Restate every line below word for word, but drop each picture.

* The records:
^^^^^^^^^^^^^^^^
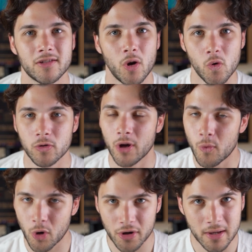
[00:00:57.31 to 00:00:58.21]
So
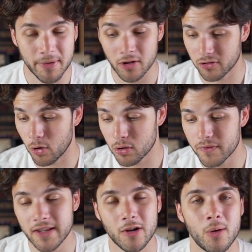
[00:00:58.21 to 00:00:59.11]
don't worry because all
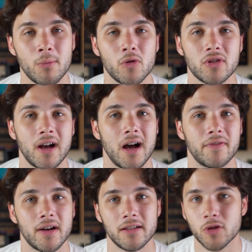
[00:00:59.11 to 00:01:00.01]
of these combos
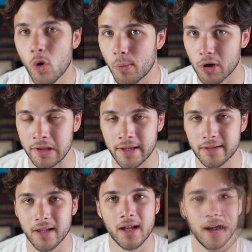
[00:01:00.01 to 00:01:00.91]
have no
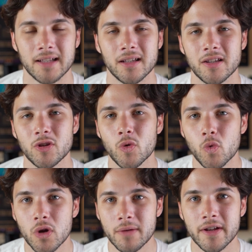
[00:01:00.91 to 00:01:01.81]
bottlenecks and you
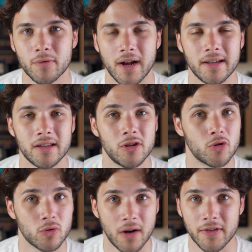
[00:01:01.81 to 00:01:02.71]
will be running
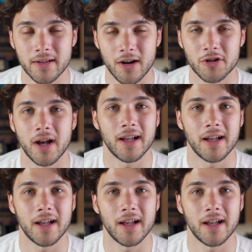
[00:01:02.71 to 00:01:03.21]
your graphics card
^^^^^^^^^^^^^^^^
* The answer:
[00:00:57.31 to 00:00:58.21]
So
[00:00:58.21 to 00:00:59.11]
don't worry because all
[00:00:59.11 to 00:01:00.01]
of these combos
[00:01:00.01 to 00:01:00.91]
have no
[00:01:00.91 to 00:01:01.81]
bottlenecks and you
[00:01:01.81 to 00:01:02.71]
will be running
[00:01:02.71 to 00:01:03.21]
your graphics card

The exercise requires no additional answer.